(Stored items from a collection)
•••
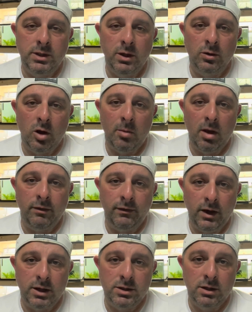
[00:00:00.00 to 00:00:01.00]
killed all my
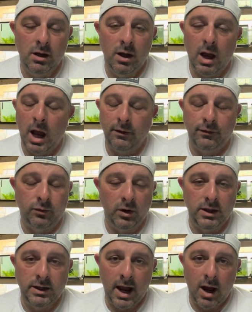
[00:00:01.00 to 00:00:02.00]
fish. I
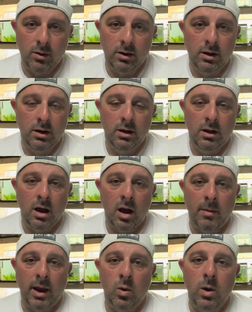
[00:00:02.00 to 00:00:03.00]
freaked out.
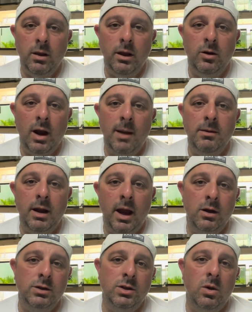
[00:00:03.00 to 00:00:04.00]
I quickly grabbed an
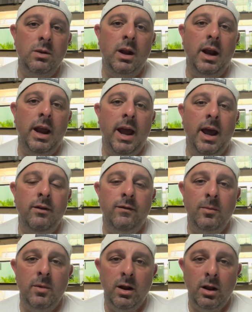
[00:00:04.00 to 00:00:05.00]
air stone that I had
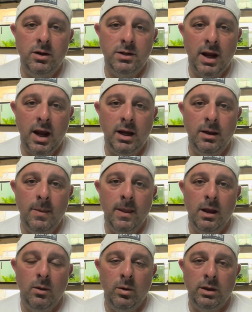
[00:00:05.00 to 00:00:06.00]
from another tank
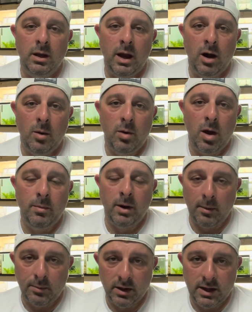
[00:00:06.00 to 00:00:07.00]
with an air pump, and
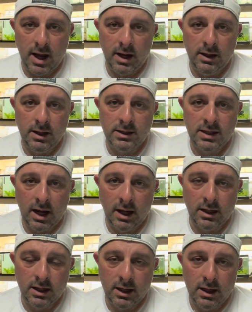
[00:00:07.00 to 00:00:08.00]
I put that in the
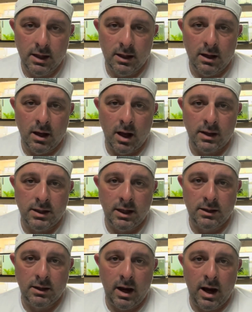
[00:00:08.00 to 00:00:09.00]
tank to
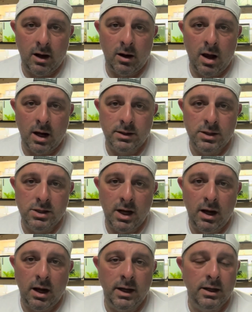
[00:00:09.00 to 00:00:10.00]
get the air
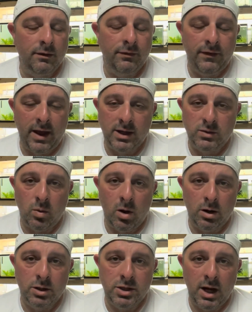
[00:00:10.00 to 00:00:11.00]
oxygenated. I did a fast
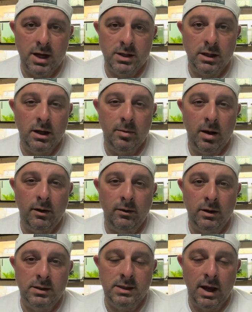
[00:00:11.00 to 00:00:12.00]
water change. I did about
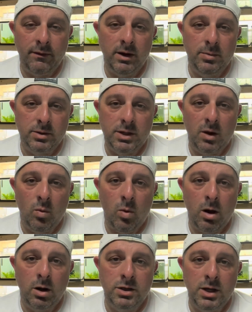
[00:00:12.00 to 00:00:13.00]
a 70%
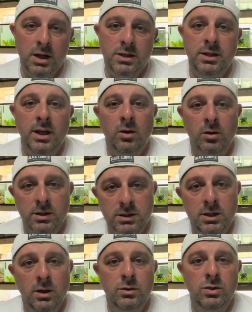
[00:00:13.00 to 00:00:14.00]
water change to get all the
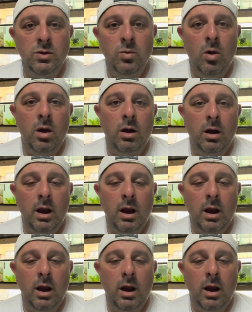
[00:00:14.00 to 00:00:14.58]
CO2 water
•••
◆ Your task
Excluding the pictures, reproduce every entry exactly as given.

◆ Solution to the problem
[00:00:00.00 to 00:00:01.00]
killed all my
[00:00:01.00 to 00:00:02.00]
fish. I
[00:00:02.00 to 00:00:03.00]
freaked out.
[00:00:03.00 to 00:00:04.00]
I quickly grabbed an
[00:00:04.00 to 00:00:05.00]
air stone that I had
[00:00:05.00 to 00:00:06.00]
from another tank
[00:00:06.00 to 00:00:07.00]
with an air pump, and
[00:00:07.00 to 00:00:08.00]
I put that in the
[00:00:08.00 to 00:00:09.00]
tank to
[00:00:09.00 to 00:00:10.00]
get the air
[00:00:10.00 to 00:00:11.00]
oxygenated. I did a fast
[00:00:11.00 to 00:00:12.00]
water change. I did about
[00:00:12.00 to 00:00:13.00]
a 70%
[00:00:13.00 to 00:00:14.00]
water change to get all the
[00:00:14.00 to 00:00:14.58]
CO2 water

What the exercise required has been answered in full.